Mais j'ose espérer que si je l'avais fait, et si je n'avais pas eu la lucidité de voir que c'était une connerie (et l'hôtel, et le témoignage), un ami me l'aurait gentiment signalé.

Au lieu de ça, avocats, journalistes, public, un peu tout le monde s'est transformé en choeur de pleureuses et a renforcé Guy Lafleur dans son sentiment d'injustice. Et allez, Guy, pourquoi pas une poursuite contre le procureur général!

S'il avait moins d'admirateurs béats et plus d'amis, peut-être les choses auraient-elles pu tourner autrement, qui sait.

Mon avis est que cette guimauve de bons sentiments l'a mené tout droit dans le mur judiciaire.

Je répète que je trouve qu'on a été dur avec Guy Lafleur dans un système de justice où on laisse passer des déclarations sous serment grossièrement mensongères sans sourciller.

Mais savez-vous quoi?
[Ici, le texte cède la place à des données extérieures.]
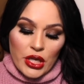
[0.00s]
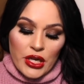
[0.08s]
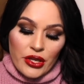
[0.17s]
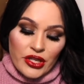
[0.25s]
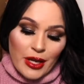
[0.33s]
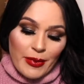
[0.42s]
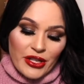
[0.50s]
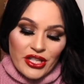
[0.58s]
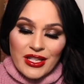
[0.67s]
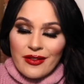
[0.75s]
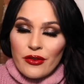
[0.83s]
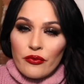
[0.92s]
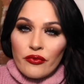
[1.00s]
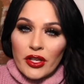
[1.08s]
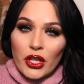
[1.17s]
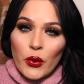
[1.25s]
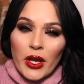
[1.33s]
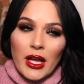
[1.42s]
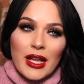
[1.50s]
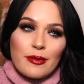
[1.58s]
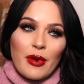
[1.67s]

another tip I'll just give you real quick guys,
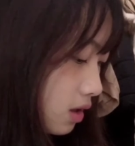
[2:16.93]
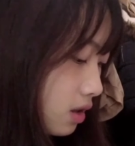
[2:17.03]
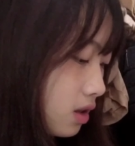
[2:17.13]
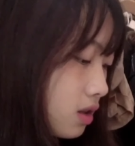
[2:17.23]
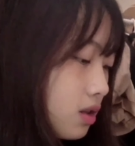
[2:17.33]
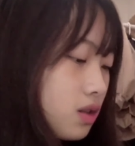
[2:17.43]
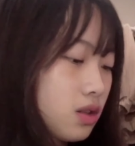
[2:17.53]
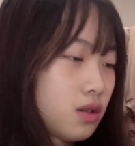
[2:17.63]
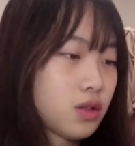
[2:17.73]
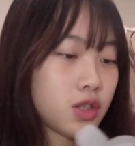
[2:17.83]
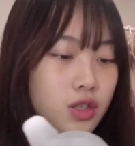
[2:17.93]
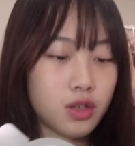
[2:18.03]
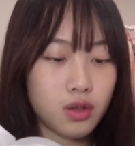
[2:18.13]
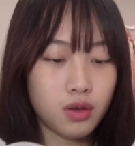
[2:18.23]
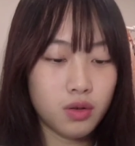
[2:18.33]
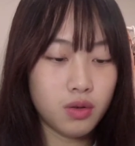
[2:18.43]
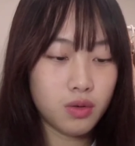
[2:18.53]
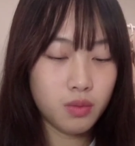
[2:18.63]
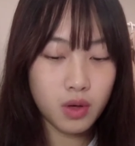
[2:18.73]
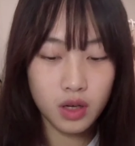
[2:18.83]
in solution
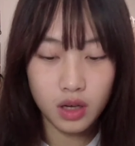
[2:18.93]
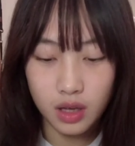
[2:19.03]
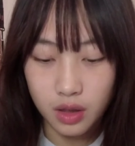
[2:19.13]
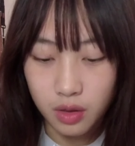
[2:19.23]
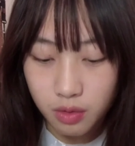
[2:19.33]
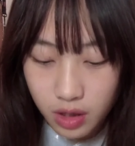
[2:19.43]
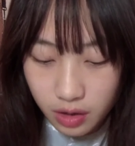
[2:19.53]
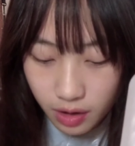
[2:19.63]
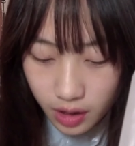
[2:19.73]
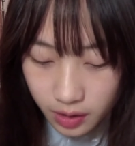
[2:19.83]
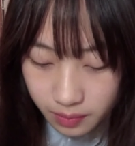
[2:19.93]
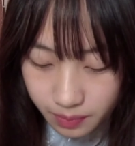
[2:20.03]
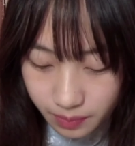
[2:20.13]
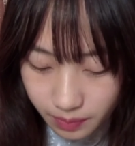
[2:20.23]
1 and 3, right?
Les filles impliquées dans ces événements ont aussi des parents qui souffrent et qui ont eu très peur de Mark Lafleur. L'un d'eux s'était muni d'une batte de baseball, au cas où...

Il y a des pères et des mères anonymes qui ont cherché leur fille mineure et qui n'en dormaient pas des nuits entières, ces dernières années, pendant qu'elles étaient avec un jeune homme dont ils avaient de bonnes raisons de s'inquiéter.

J'ai une pensée pour eux, qui n'ont pas trouvé que c'était un péché mignon que ce mensonge judiciaire.

Mais c'est sûr qu'en pensant à eux, ça fait moins scandale, ça fait moins «y a pas de justice», j'avoue.

Rectificatif

Contrairement à ce que j'ai laissé entendre lundi, le criminaliste Jean-Pierre Rancourt ne représente pas Guy Lafleur dans sa poursuite civile de 3,5 millions pour arrestation abusive. Mes excuses.